First lady visits Saginaw Chippewa tribe, praises mental health program
First Lady Jill Biden visited the Saginaw Chippewa Tribal Nation’s cultural center in Mid-Michigan Sunday to hear about a mental health program that tribal educators started with federal funding.
Biden, accompanied by U.S. Surgeon General Dr. Vivek Murthy, talked to tribal leaders, teachers and students about Project Aware, which aims to help teachers address students’ mental health needs. Biden said the program could be a model for schools across the country.
“Our country needs healing, and what gives me hope is programs like Project Aware that goes into the schools and into the communities and helps heal,” the first lady said.
Biden met with tribal representatives in the Ziibiwing cultural center just outside Mount Pleasant. She was greeted with traditional dancing and singing.
Inside, Melissa Isaac, the tribe’s education director, who helped start the $9 million grant-funded program in 2019, told the first lady about a formative experience in her first year of teaching. Isaac said a student’s father had died, and she was lost as she tried to respond.

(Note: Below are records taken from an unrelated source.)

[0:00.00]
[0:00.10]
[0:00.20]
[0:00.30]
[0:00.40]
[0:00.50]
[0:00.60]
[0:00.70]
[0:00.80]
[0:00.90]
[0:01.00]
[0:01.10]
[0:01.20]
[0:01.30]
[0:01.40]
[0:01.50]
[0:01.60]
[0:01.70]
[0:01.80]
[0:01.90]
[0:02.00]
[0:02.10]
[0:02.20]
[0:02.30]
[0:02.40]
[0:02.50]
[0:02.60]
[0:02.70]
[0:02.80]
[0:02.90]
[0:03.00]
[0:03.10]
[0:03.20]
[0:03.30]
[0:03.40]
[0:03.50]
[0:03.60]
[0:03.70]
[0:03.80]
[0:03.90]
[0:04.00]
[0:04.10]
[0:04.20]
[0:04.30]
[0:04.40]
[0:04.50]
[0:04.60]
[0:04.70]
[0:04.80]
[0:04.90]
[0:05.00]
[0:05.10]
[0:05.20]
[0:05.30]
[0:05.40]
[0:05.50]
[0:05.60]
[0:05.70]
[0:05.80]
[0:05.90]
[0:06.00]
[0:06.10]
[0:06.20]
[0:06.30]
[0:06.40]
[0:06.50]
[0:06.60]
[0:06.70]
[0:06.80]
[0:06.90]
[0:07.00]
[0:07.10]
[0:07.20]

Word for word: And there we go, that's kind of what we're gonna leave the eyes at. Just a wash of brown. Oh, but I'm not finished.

“He asked me to bring his dad back,” Isaac said. “It was so difficult.”
She said she wondered, ‘Is it okay to cry with him? Or am I supposed to be professional and do it somewhere else?’”
Isaac had no professional training on how to work with a grieving student, she said.
That set her on a path to developing Project Aware, said Isaac.
It’s a pressing concern, she said, because rates of addiction, suicide and poverty are all often higher in tribal communities than in surrounding populations. Without specific methods to counter the mental trauma of those issues, they will continue, Isaac said.
Kehli Henry, a leader with the project, said it starts with teacher training.
“We’re trying to get them to make this huge culture shift,” Henry said.
Instead of punishing misbehavior, she said, Project Aware encourages teachers to find the reasons behind the behavior and help students deal with their difficulties.
Biden said the approach was working. “Our nation is starting to heal. I know it’s slow. It’s going to take a long time, but I do feel like we’re making progress.”
Protestors who gathered down the road from Biden’s meeting with tribal leaders disagreed.
A group of about a dozen was waiting for the first lady’s motorcade to pass as she left the cultural center, holding signs reading — for example — “we don’t want your smallpox blankets,” “stop bribing my people” and “don’t gamble with our future generation.”
Merissa Turcotte, a member of the Saginaw Chippewa Indian Tribe, helped organize the demonstration. She said it was mainly about opposing the Biden administration’s encouragement of vaccination and mask-wearing to protect against COVID-19, but she also did not believe the first lady — or anyone in the federal government — actually cared about the mental health of tribal students.
“Distrust is in my blood, and it’s through all my ancestors,” Turcotte said. “I know in my heart, I cannot trust them, and I will not trust them.”